Huurders moeten spaargeld gebruiken
De verwachtingen van respondenten voor de komende twaalf maanden laten vergelijkbare uitkomsten zien. Huurders in beide segmenten verwachten minder vaak dat zij regelmatig geld zullen overhouden. Ze voorzien juist vaker dan huiseigenaren dat ze spaargeld moeten gebruiken voor de dagelijkse uitgaven of vaste lasten, rood zullen staan vanwege geldgebrek en rekeningen te laat zullen betalen vanwege geldgebrek. Tot slot is de kans voor huurders groter dan voor huiseigenaren dat zij zich vaak zorgen maken over geld.
Huurders zien woonlasten vaker stijgen dan huiseigenaren
Dat huurders gemiddeld een groter deel van hun inkomen aan woonlasten betalen dan huiseigenaren, kan onder meer worden verklaard doordat huren vrijwel elk jaar stijgen, mede als gevolg van huurindexering. De lasten van huiseigenaren kunnen – afhankelijk van de hypotheekvorm, het inkomen en de hoogte van de rente – weliswaar ook toenemen.
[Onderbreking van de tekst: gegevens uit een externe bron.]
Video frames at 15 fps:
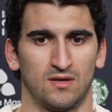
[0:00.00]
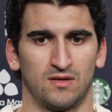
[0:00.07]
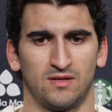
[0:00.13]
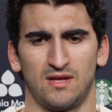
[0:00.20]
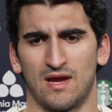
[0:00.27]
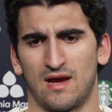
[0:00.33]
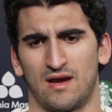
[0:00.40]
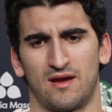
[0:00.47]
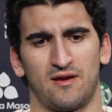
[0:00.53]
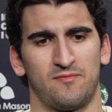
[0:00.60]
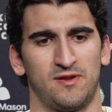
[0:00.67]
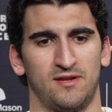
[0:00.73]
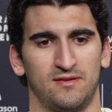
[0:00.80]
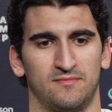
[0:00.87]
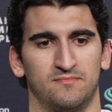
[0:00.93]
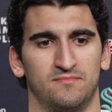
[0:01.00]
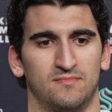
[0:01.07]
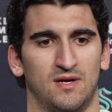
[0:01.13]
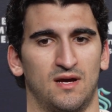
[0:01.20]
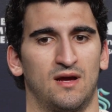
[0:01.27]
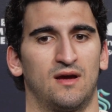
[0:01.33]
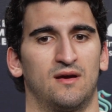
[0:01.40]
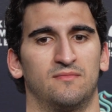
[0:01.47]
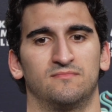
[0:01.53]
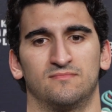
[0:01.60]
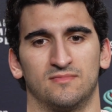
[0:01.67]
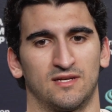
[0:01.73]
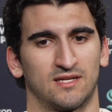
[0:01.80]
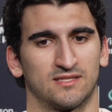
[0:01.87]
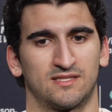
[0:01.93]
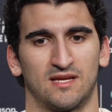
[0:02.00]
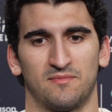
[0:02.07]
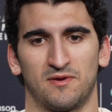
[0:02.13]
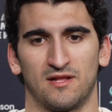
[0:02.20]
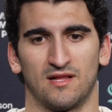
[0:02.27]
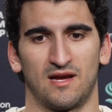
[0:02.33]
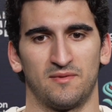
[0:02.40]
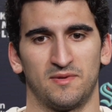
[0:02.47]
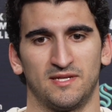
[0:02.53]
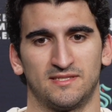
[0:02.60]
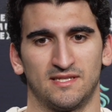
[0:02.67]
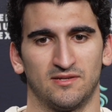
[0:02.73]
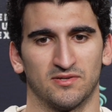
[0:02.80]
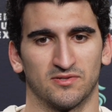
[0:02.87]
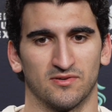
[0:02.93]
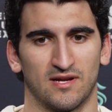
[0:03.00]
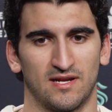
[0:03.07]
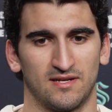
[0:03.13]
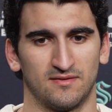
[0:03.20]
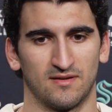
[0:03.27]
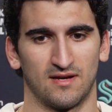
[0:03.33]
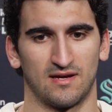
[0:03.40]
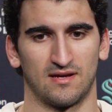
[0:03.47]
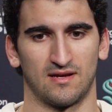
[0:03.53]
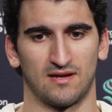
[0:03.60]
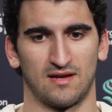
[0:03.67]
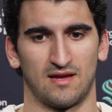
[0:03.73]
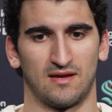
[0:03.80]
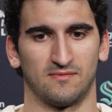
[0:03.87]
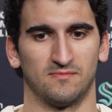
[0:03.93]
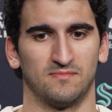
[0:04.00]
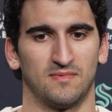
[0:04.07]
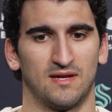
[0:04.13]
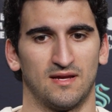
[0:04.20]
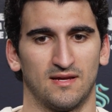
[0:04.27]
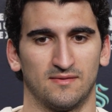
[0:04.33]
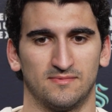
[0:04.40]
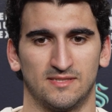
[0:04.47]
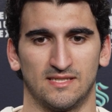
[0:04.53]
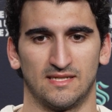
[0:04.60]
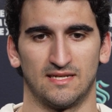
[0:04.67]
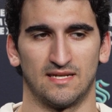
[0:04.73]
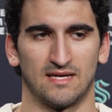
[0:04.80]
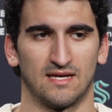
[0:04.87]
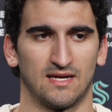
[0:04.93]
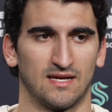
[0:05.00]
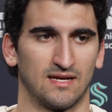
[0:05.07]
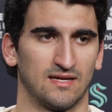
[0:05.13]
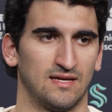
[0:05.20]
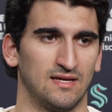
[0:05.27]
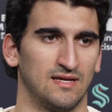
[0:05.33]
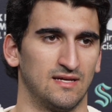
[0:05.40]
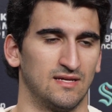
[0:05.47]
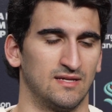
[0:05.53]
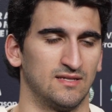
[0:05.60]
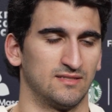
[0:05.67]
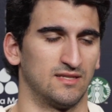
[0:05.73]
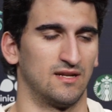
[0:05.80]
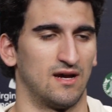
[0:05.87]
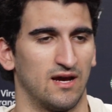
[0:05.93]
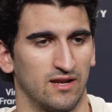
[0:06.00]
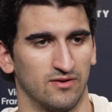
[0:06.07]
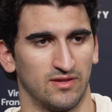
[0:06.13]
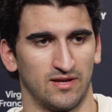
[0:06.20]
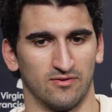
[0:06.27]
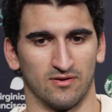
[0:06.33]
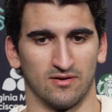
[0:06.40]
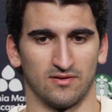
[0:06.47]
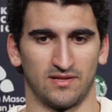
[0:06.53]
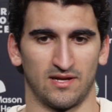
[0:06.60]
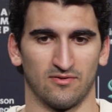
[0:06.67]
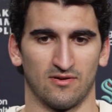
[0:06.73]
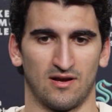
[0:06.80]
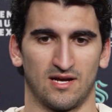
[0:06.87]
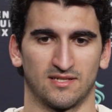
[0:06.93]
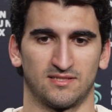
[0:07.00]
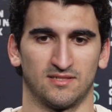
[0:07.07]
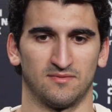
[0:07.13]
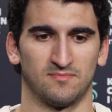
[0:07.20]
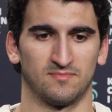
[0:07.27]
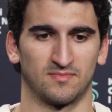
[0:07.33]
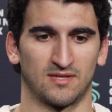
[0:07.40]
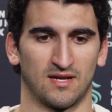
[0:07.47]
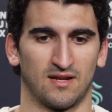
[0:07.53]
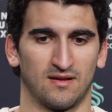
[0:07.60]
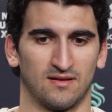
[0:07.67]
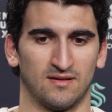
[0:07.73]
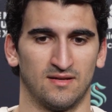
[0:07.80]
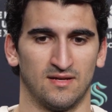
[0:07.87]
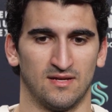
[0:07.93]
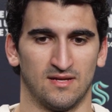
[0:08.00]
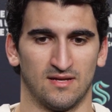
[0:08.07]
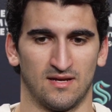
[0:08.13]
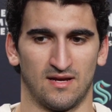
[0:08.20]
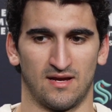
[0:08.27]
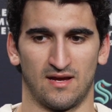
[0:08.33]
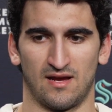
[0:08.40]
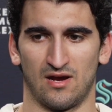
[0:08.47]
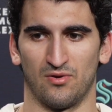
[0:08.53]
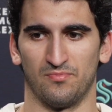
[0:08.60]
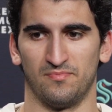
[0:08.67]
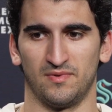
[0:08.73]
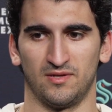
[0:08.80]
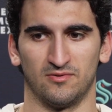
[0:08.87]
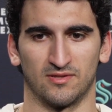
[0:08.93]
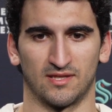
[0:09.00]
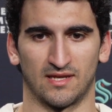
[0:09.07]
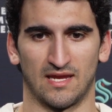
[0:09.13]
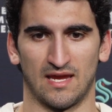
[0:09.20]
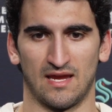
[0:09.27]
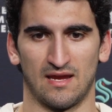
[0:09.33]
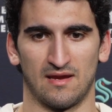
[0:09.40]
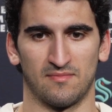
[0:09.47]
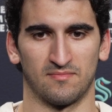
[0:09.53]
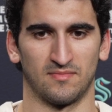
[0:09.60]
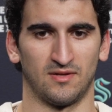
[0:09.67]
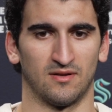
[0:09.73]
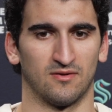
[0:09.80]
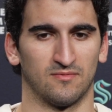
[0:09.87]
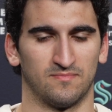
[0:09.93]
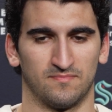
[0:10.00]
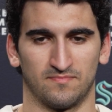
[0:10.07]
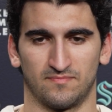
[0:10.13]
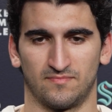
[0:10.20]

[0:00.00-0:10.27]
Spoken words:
Yeah, I mean, like I said, my line mates, they were great. Ebbs and Donato, they were awesome, kind of helped me with the game, you know,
Toch blijkt uit de enquête dat huurders in de gereguleerde sector zes keer zo vaak als huiseigenaren aangeven dat hun uitgaven aan huur of hypotheek de afgelopen twaalf maanden zijn gestegen. Huurders in de vrije sector geven dit zelfs negen keer zo vaak aan.
Uitgaven huiseigenaren gedaald
Huiseigenaren geven juist vaker aan dat hun uitgaven zijn gedaald, vooral vergeleken met huurders in de vrije sector. Huiseigenaren die de afgelopen twaalf maanden extra hebben afgelost, of hun hypotheek hebben overgesloten, geven vaker aan dat hun uitgaven aan de hypotheek zijn gedaald. Verder kan meespelen, hoewel we dat niet hebben uitgevraagd, dat de sterk stijgende huizenprijzen de verhouding tussen de openstaande hypotheekschuld en de waarde van de woning (loan-to-value) verbeteren, waar vaak een hypotheekrentekorting tegenover staat.
Verhouding huren en inkomens knelt
Rabobank zegt tot slot: “In ons onderzoek zien we dat alle huurders, ook die in de vrije sector, financieel kwetsbaarder zijn dan huiseigenaren. Deze resultaten zijn in lijn met onderzoek van het Planbureau voor de Leefomgeving naar betaalrisico’s. De uitkomsten van onze studie kunnen erop wijzen dat de verhouding tussen de huren en inkomens knelt. Intussen wijkt een groeiende groep Nederlanders noodgedwongen uit naar de huursector, omdat een koopwoning door de stijgende prijzen steeds verder uit zicht raakt.”